The name of this is disc is, after all, The Classical Variations, and what Caine is doing qualifies as jazz or hip-hop style because of the way it reharmonizes, improvises on, and “remixes” a set of European masters. These are literally “variations”. But that word has always been part of the classical lexicon as well. Uri Caine, in fact, is fully within the classical tradition. He simply fails to follow the last century’s tradition of treating the “classics” with over-respectful kid gloves. Just as Franz Liszt felt free to rewrite other composers’ material to suit his own creativity, Uri Caine takes license. He creates variations.

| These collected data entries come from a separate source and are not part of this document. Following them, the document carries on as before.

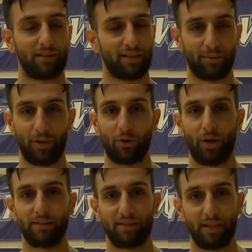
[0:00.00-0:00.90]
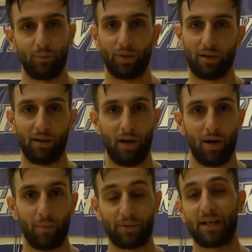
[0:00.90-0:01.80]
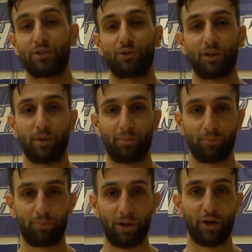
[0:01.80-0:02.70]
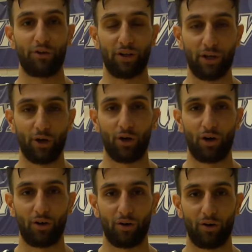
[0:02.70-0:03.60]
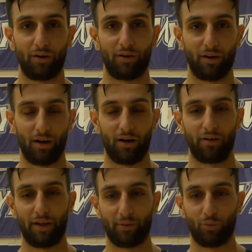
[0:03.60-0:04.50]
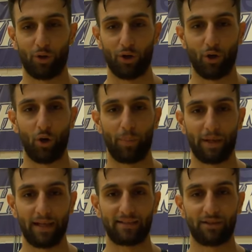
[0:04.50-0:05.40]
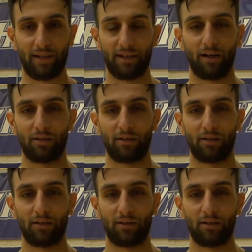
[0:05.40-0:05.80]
That's gonna be a great team with potentially a player of the year that we're gonna go up against, and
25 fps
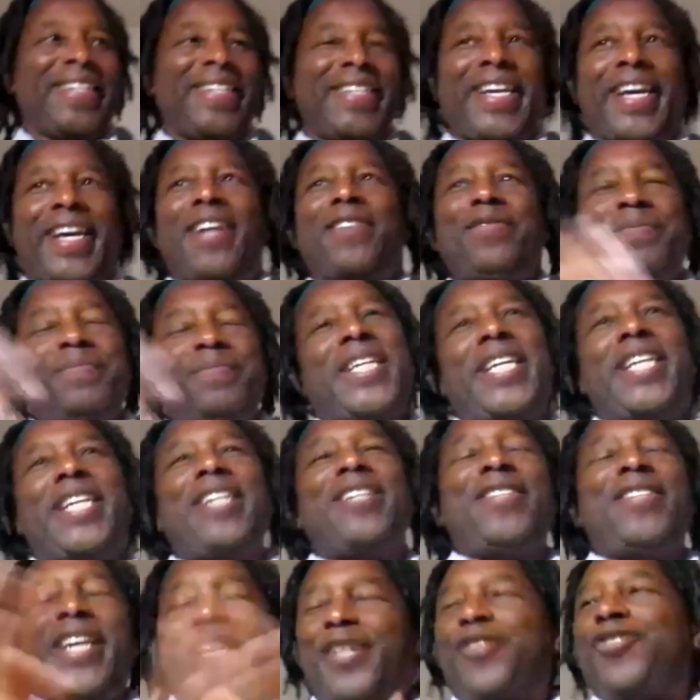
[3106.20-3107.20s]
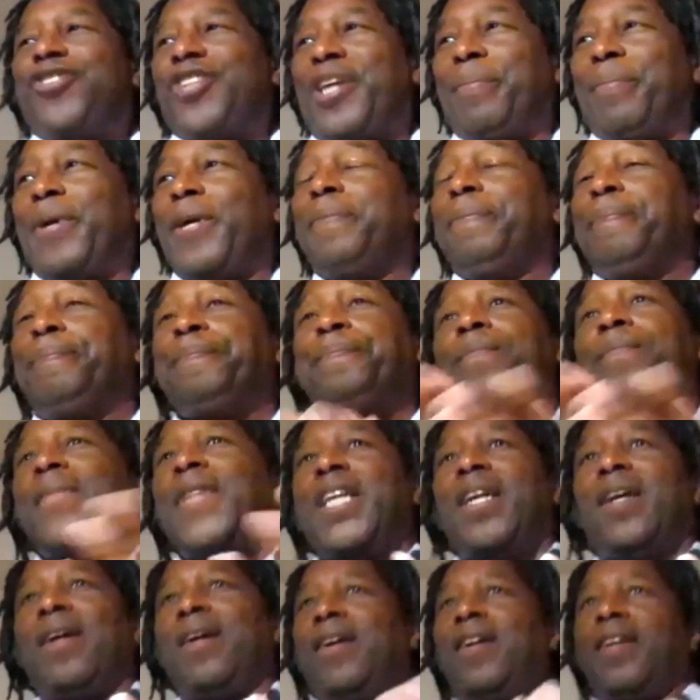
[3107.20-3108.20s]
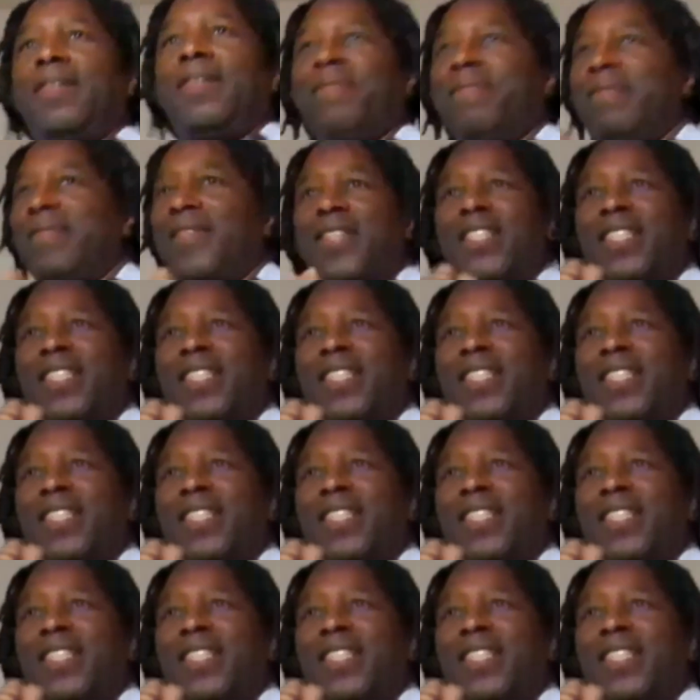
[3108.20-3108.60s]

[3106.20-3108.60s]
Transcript: Yeah, heat heat shimmer uh,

The Classical Variations is more than a “greatest hits” package, what with all the unreleased material, and it is a consistent (if peculiar) delight. I would still more highly recommend one of Caine’s original discs focused on a single composer. The Goldberg Variations (Bach) is the most insanely creative, and The Diabelli Variations (Beethoven) is subtler, setting Caine’s keyboard work against a more traditional backdrop. But anyone who is intrigued by Caine’s wider canvas, The Classical Variations may be the place to start. A diabolical box of chocolates it is. But delicious.